Start of Extracted data

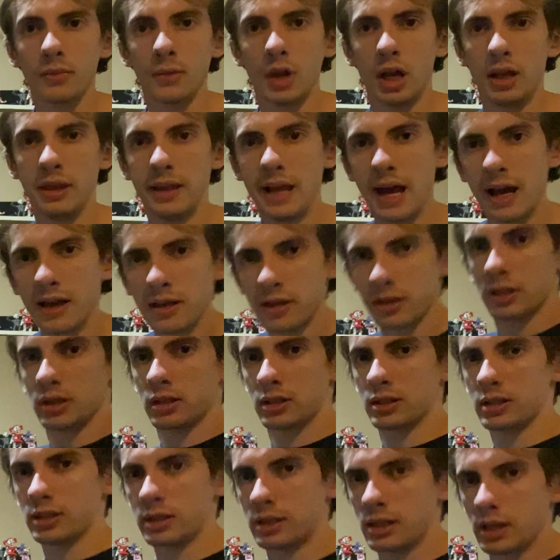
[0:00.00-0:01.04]
Now you can
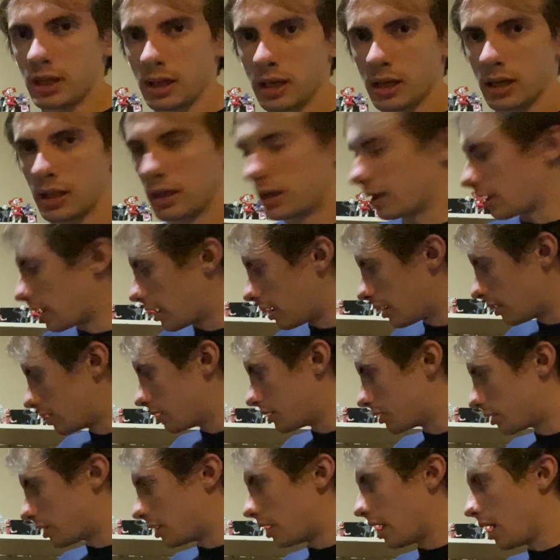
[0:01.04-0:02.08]
see the
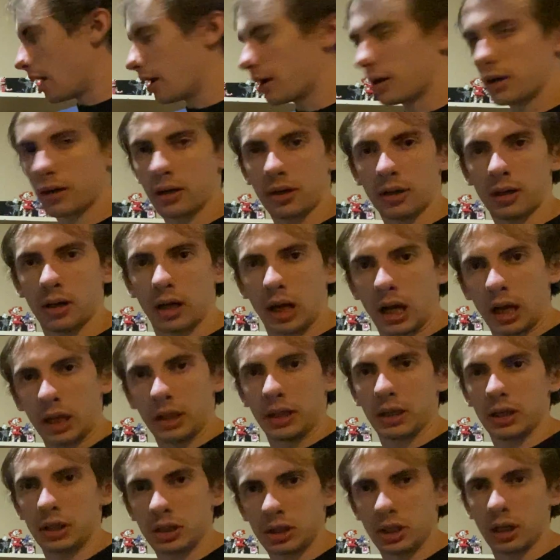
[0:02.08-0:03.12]
characters that are on
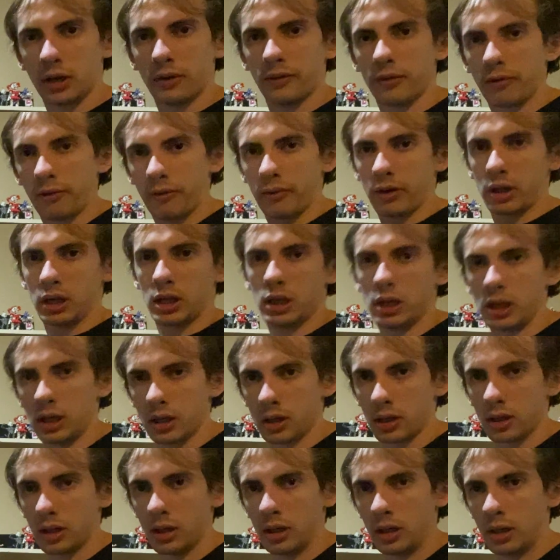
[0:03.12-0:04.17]
the shelf over
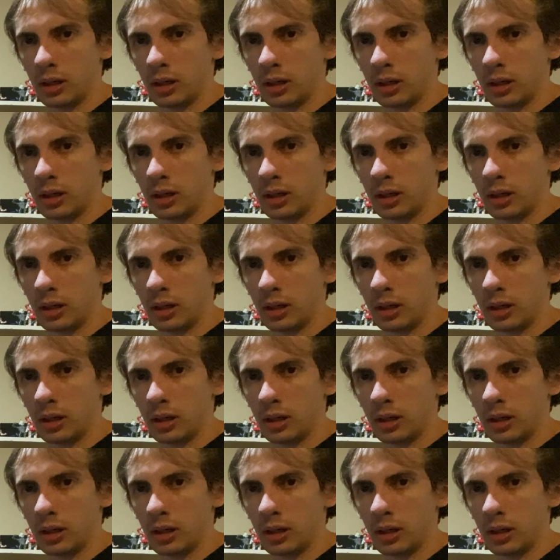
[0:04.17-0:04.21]
here.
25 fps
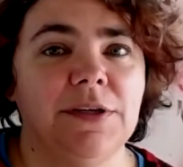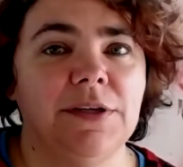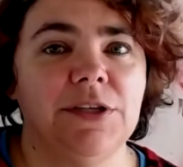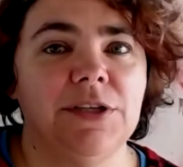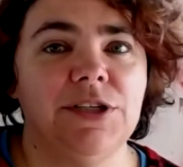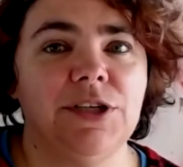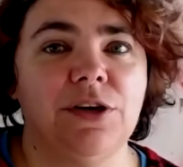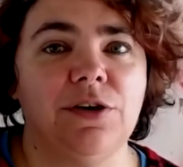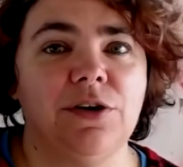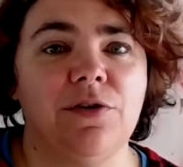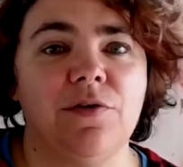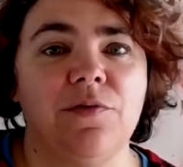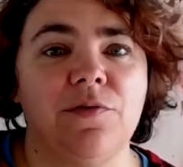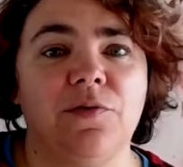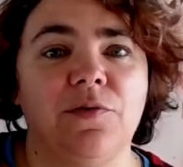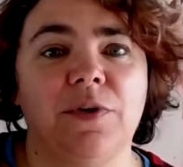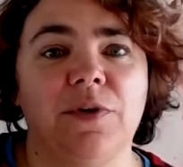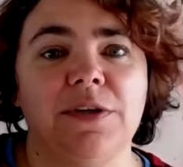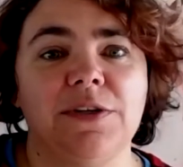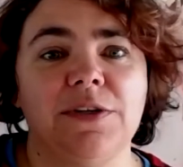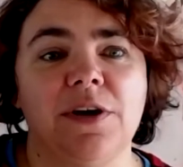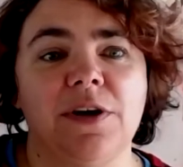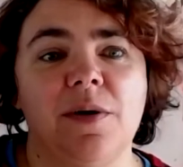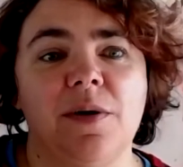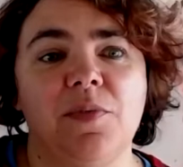So, for
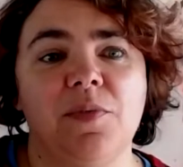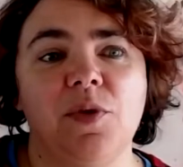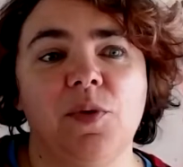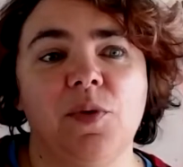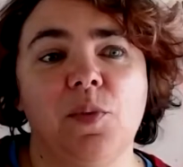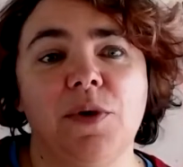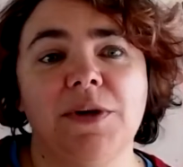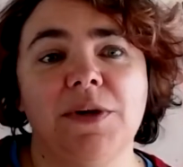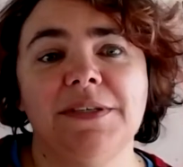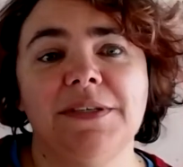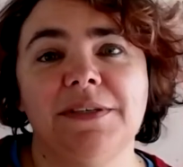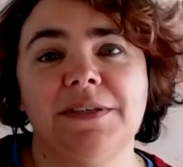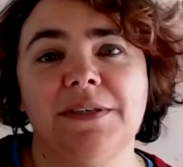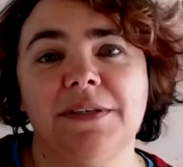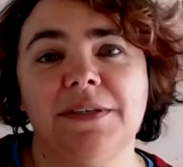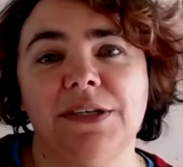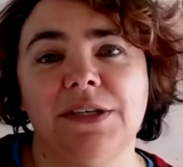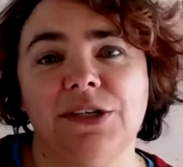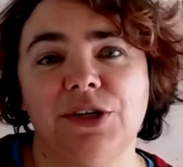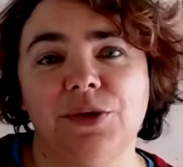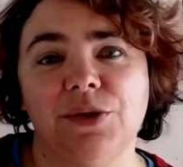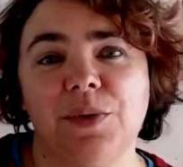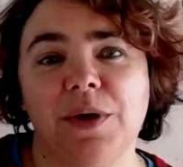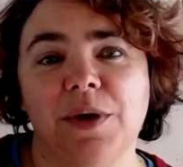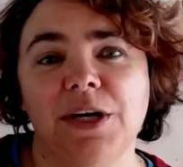example, what is the
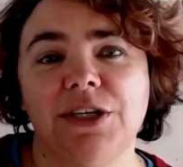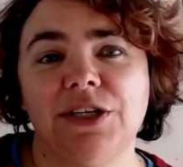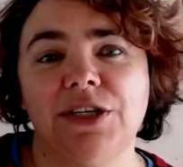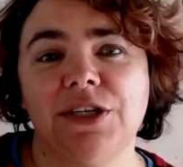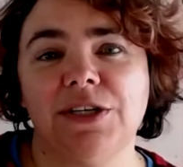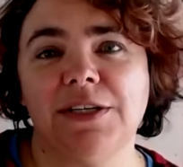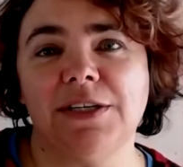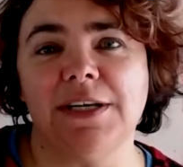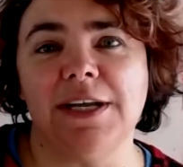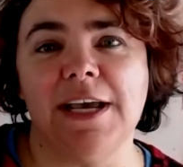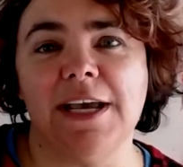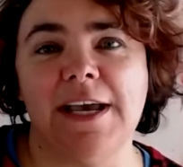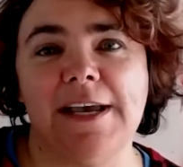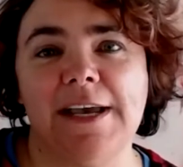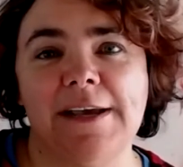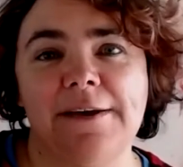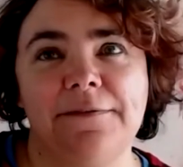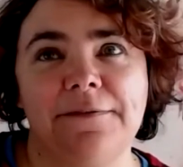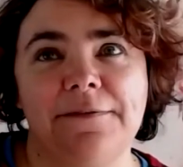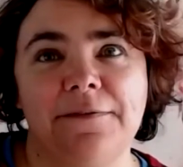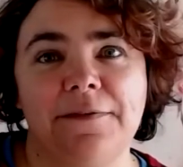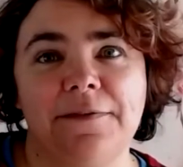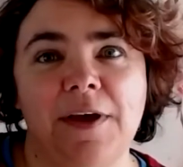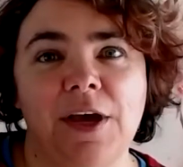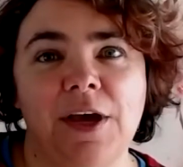situation
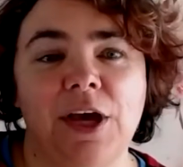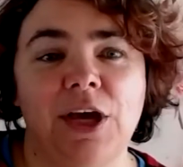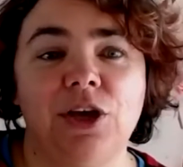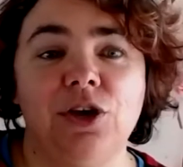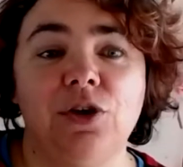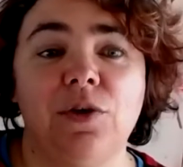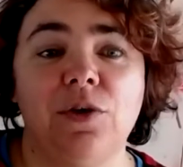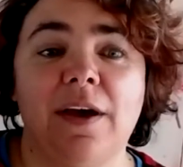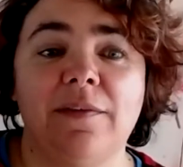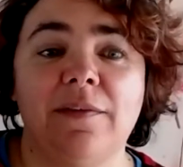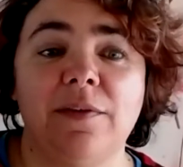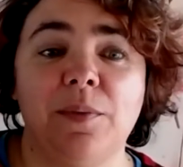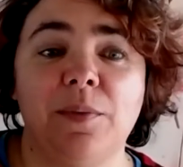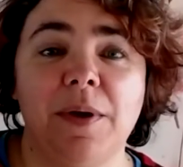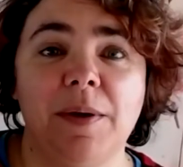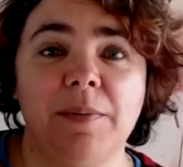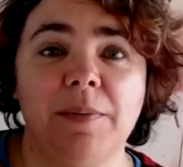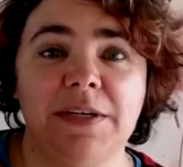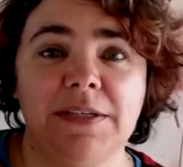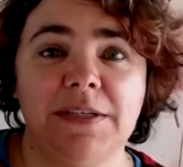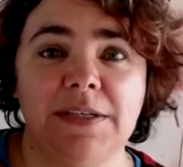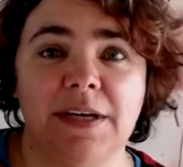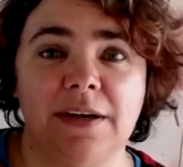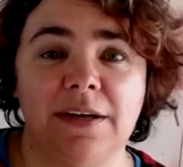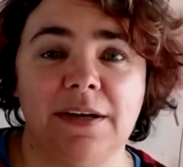if you have a web
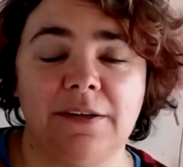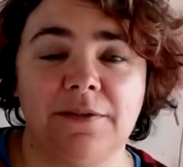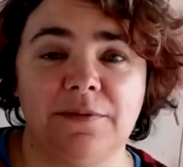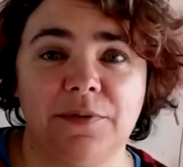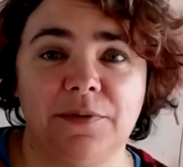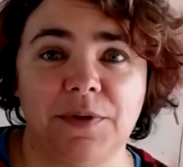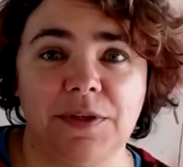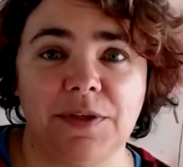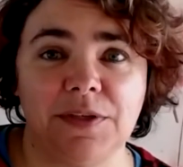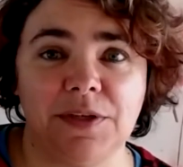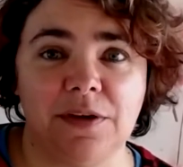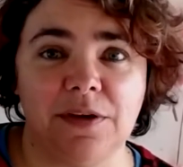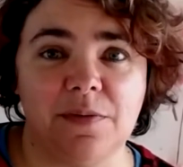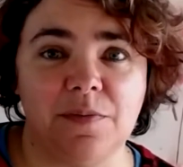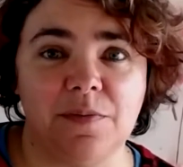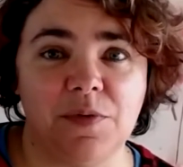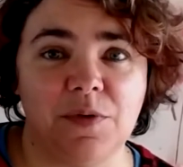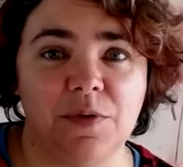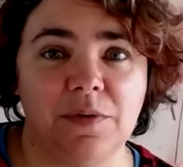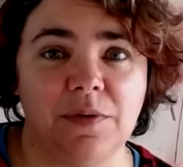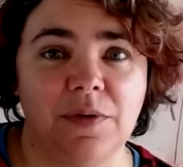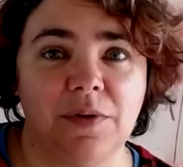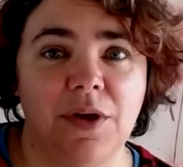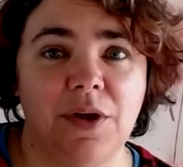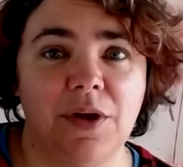designer, for
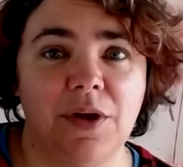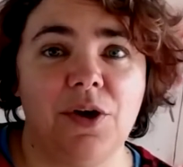example,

End of Extracted data

What you are asked to do: Give the entries again word for word, but skip the pictures.

Final answer:
[0:00.00-0:01.04]
Now you can
[0:01.04-0:02.08]
see the
[0:02.08-0:03.12]
characters that are on
[0:03.12-0:04.17]
the shelf over
[0:04.17-0:04.21]
here.
25 fps
So, for
example, what is the
situation
if you have a web
designer, for
example,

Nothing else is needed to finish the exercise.